Pela primeira vez, o COI encorajou cada país participante a nomear um homem e uma mulher para serem os porta-bandeiras na cerimônia de abertura. Para alguns, como China e Mongólia, isso significa que uma mulher será porta-bandeira pela primeira vez.
Os Jogos também incluirão a estreia de novos esportes: beisebol, softball, caratê, skate, escalada esportiva e surfe. Todos eles têm competições masculinas e femininas, canalizando novos tipos de talentos atléticos para as Olimpíadas. Mais eventos mistos – 18 no total – serão realizados, com destaque para os revezamentos de atletismo e natação. Haverá também um revezamento misto de triatlo, uma prova de duplas mistas no tênis de mesa e provas mistas de judô, arco e flecha e tiro.

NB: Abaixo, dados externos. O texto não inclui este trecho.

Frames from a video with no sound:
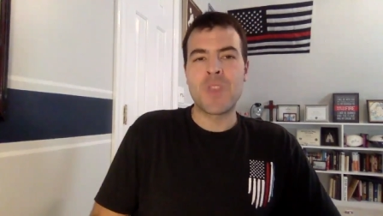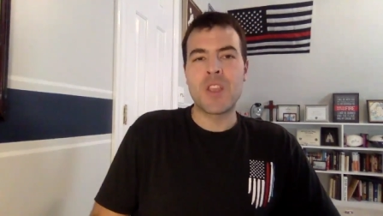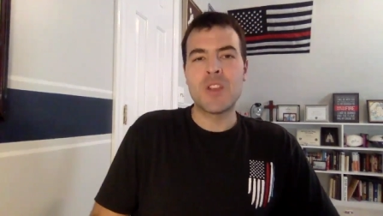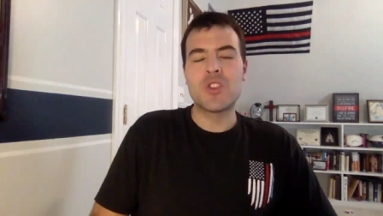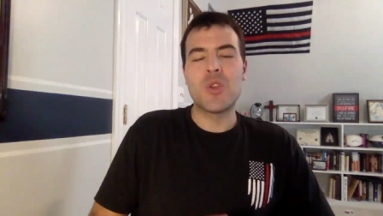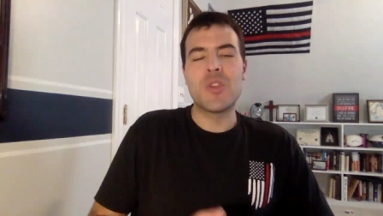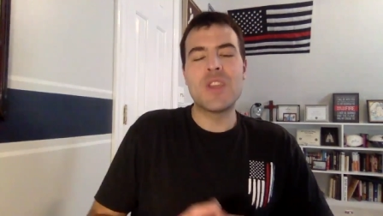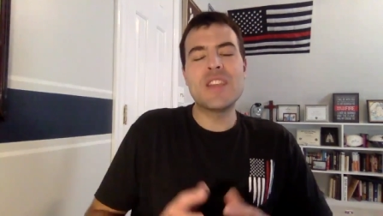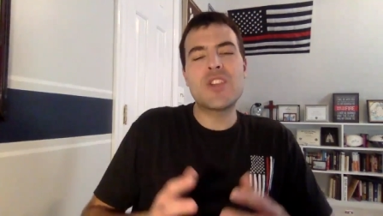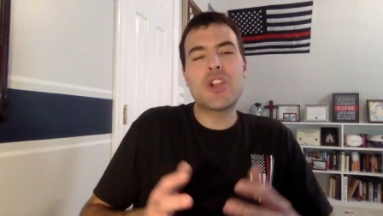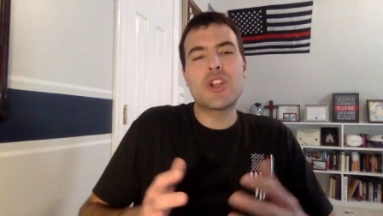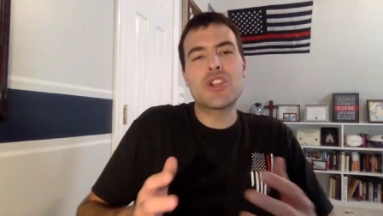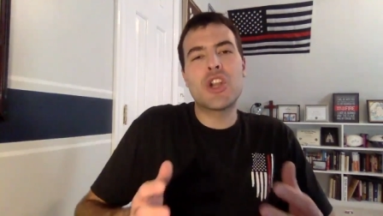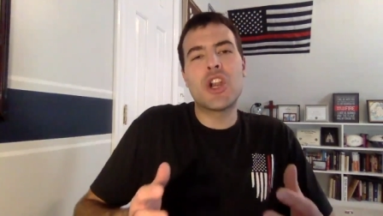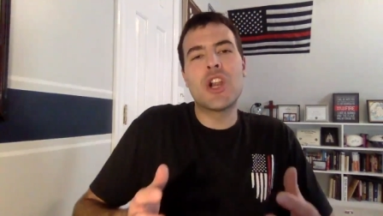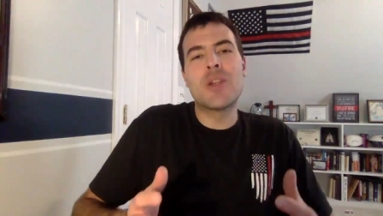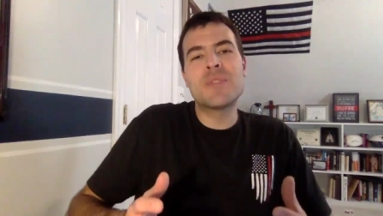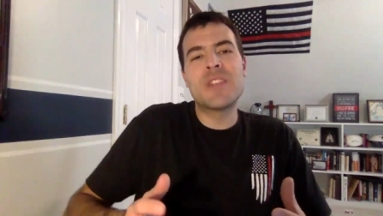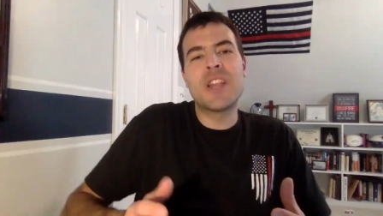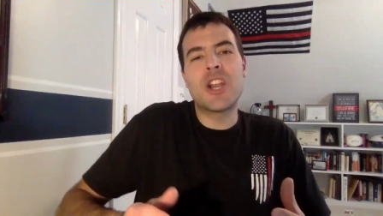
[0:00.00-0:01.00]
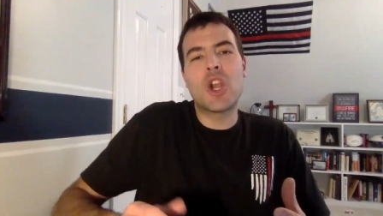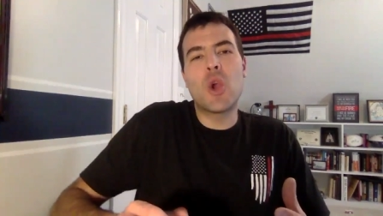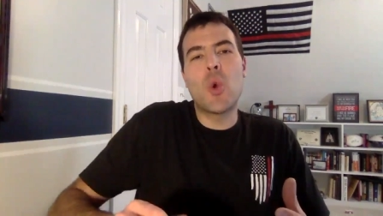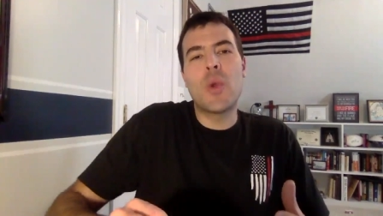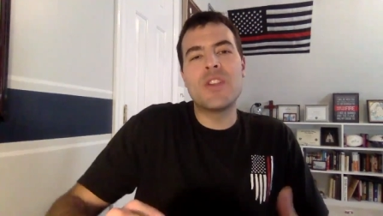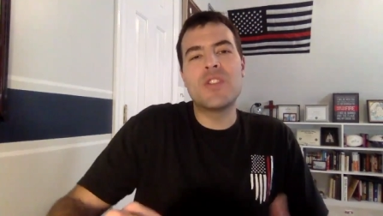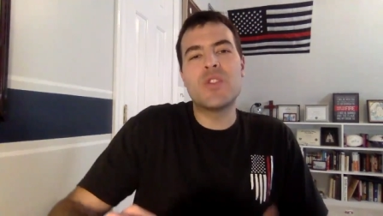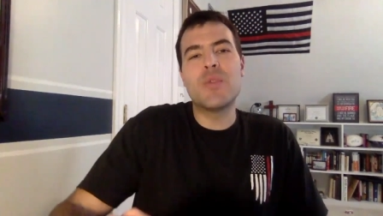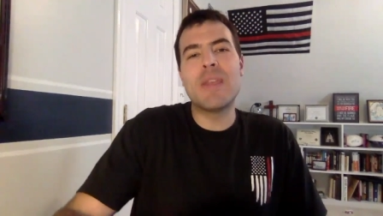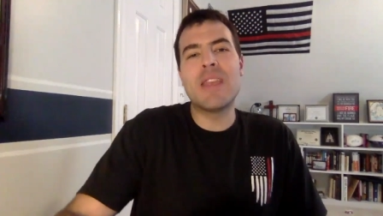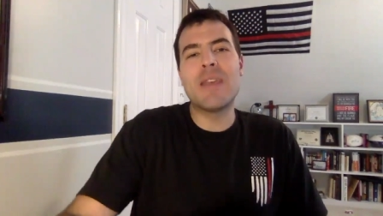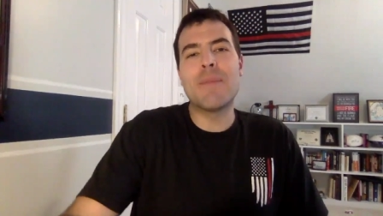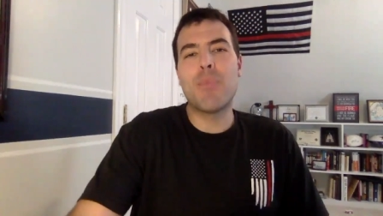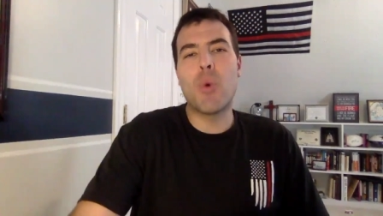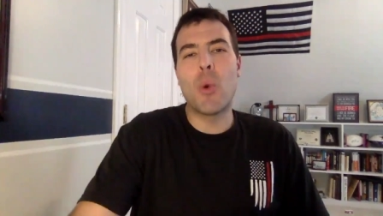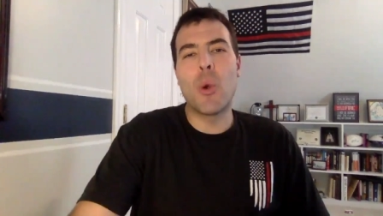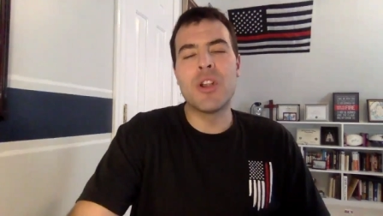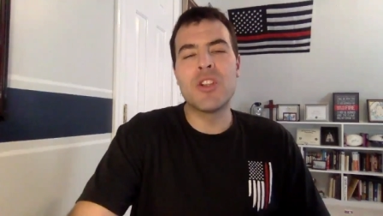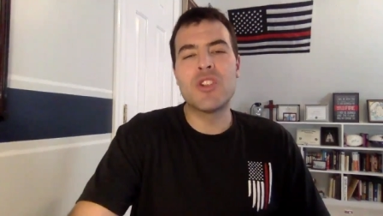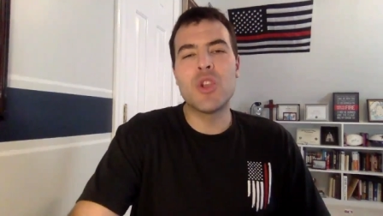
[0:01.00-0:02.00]
So these are terms that are going to be
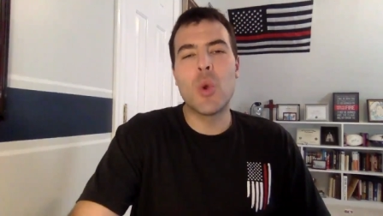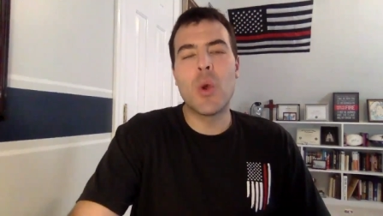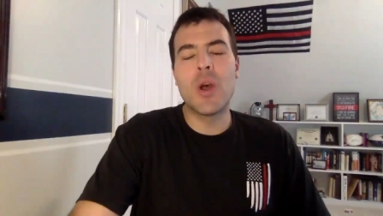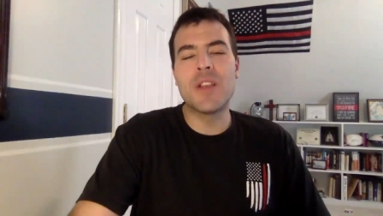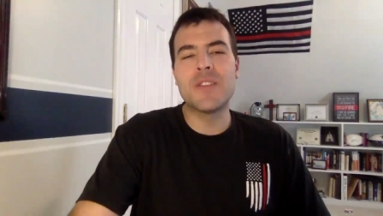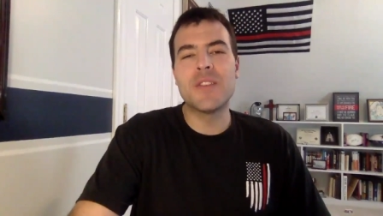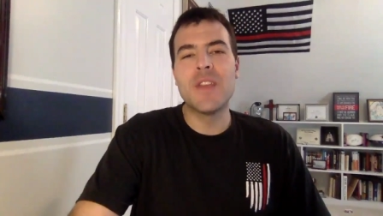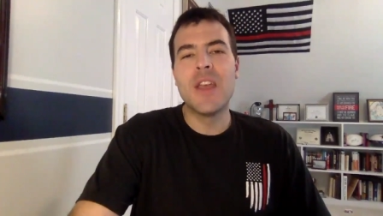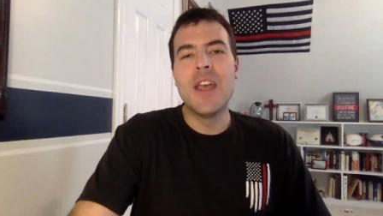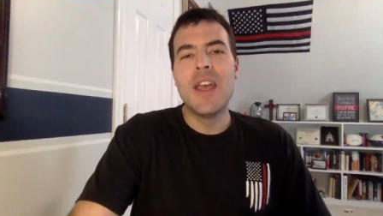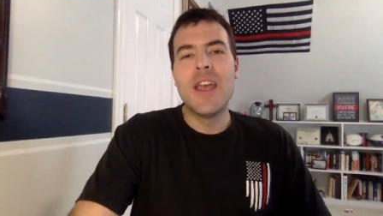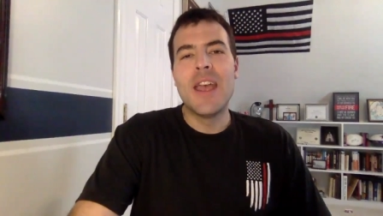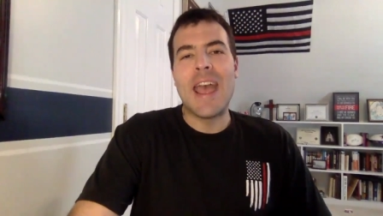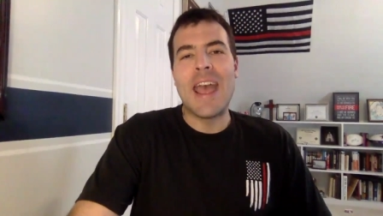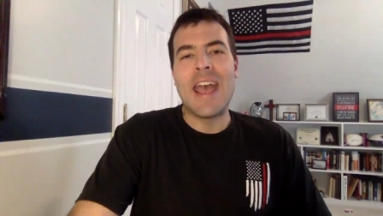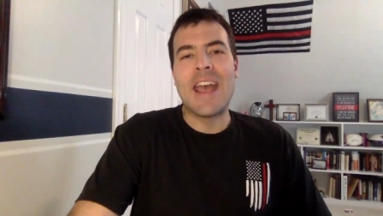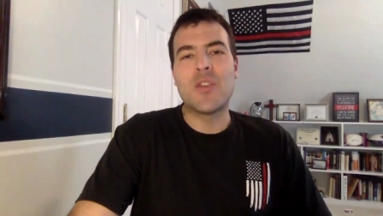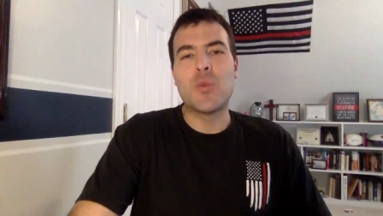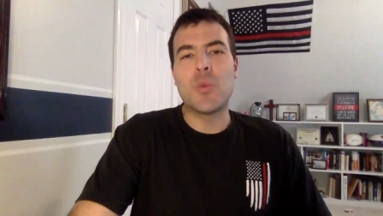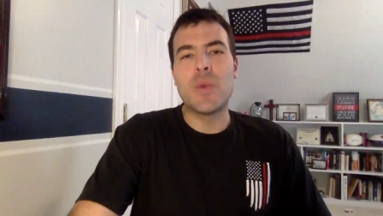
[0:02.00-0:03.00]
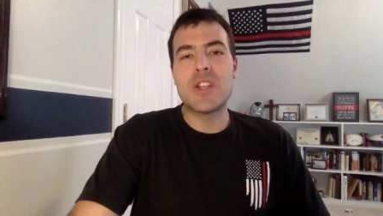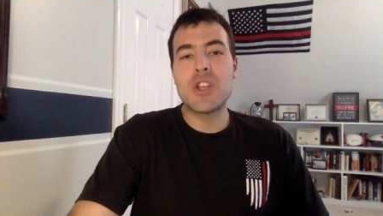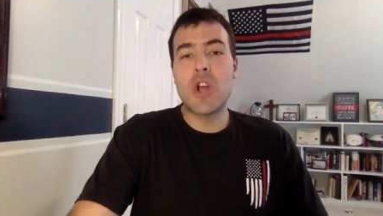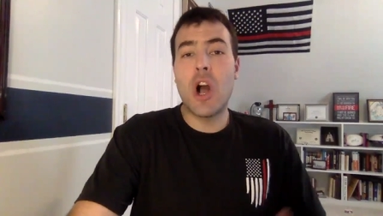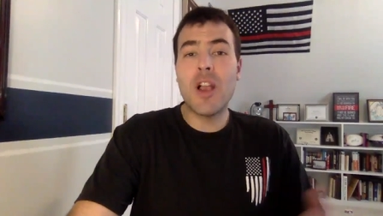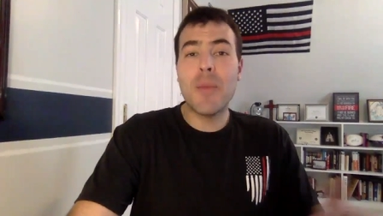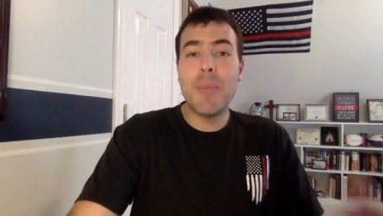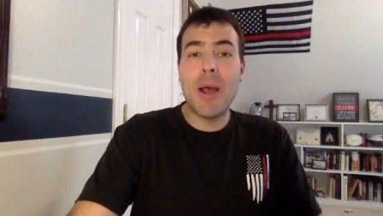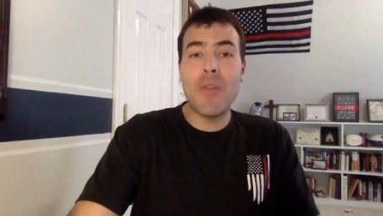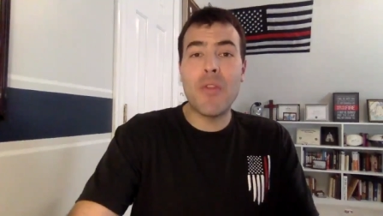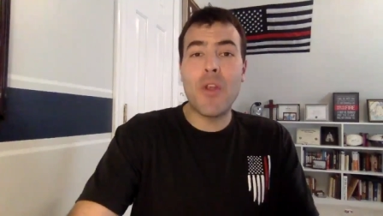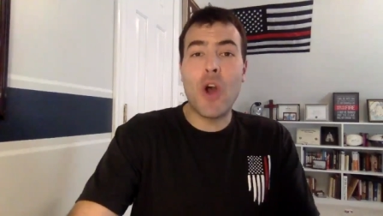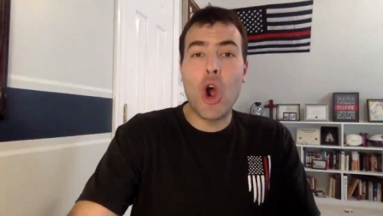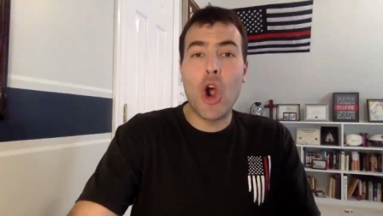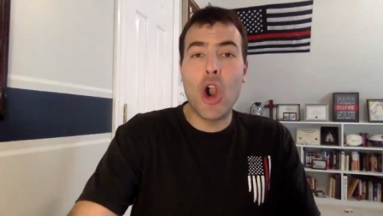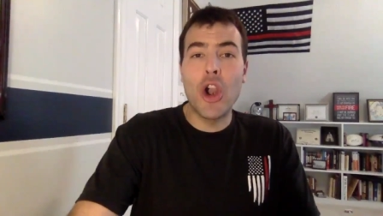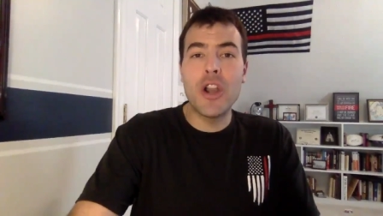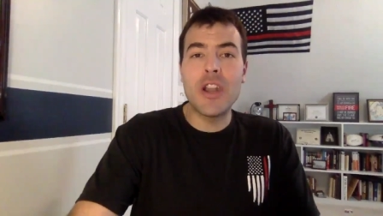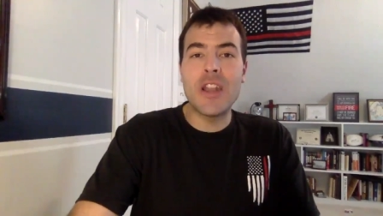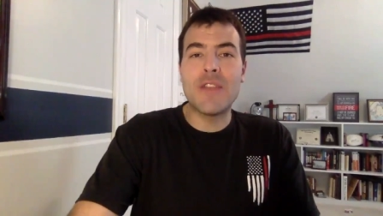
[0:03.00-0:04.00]
important to us as we talk about the
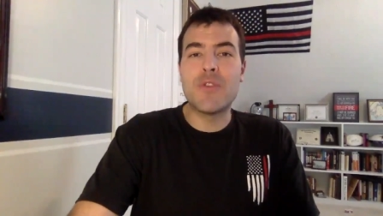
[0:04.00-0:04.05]
heart.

Mesmo assim, alguns eventos continuam a excluir mulheres. O decatlo olímpico – uma série de 10 provas de atletismo – é apenas para homens. Jordan Gray, recordista norte-americano do decatlo feminino em atletismo mundial, lidera uma campanha para que o evento seja adicionado aos Jogos a tempo de 2024. O Caminhada atlética de 50 quilômetros também é oferecido como um evento olímpico apenas para homens.

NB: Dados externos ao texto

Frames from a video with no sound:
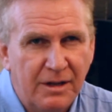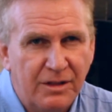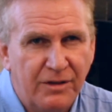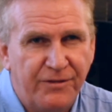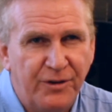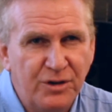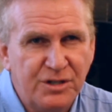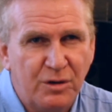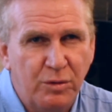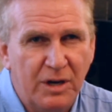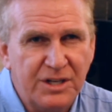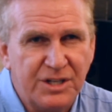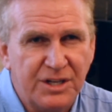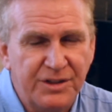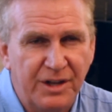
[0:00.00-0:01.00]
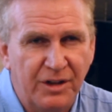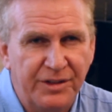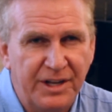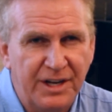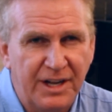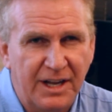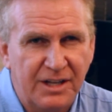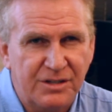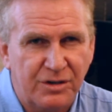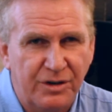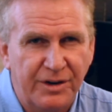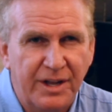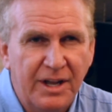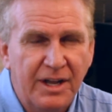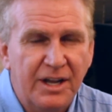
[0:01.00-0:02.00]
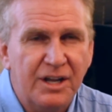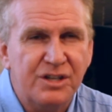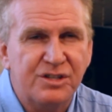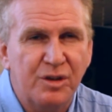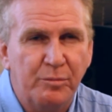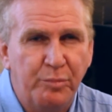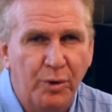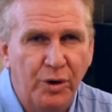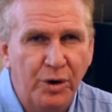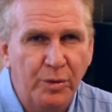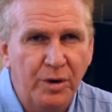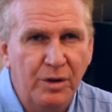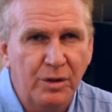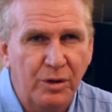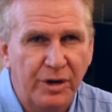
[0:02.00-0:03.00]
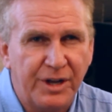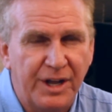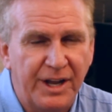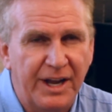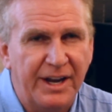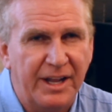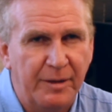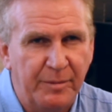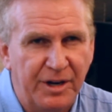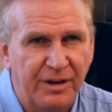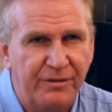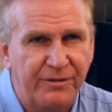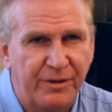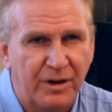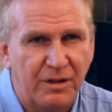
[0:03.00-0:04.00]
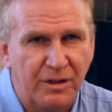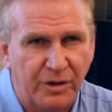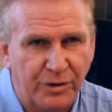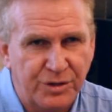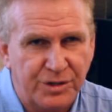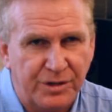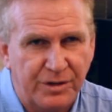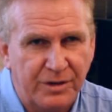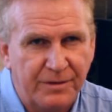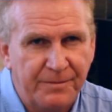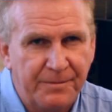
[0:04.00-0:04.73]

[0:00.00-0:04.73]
The first question they'll need answered is the borrower looking at imminent foreclosure?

Apesar e por tudo isso, as maiores estrelas dos Jogos podem ser as mulheres. Duas delas são Katie Ledecky e Simone Biles, medalhistas e favoritos dos fãs.
“A piada aqui é que você vê mulheres em alguns países – principalmente brancos, países ocidentalizados – realmente superando seus companheiros de equipe, apesar do fato de que recebem menos recursos, menos apoio, menos viabilidade, menos qualquer outra coisa”, disse LaVoi.
“Apesar disso, eles ainda estão superando os homens”, acrescentou ela, apontando para o poder de estrela duradouro de atletas femininas como Biles. “Isso é incrível.”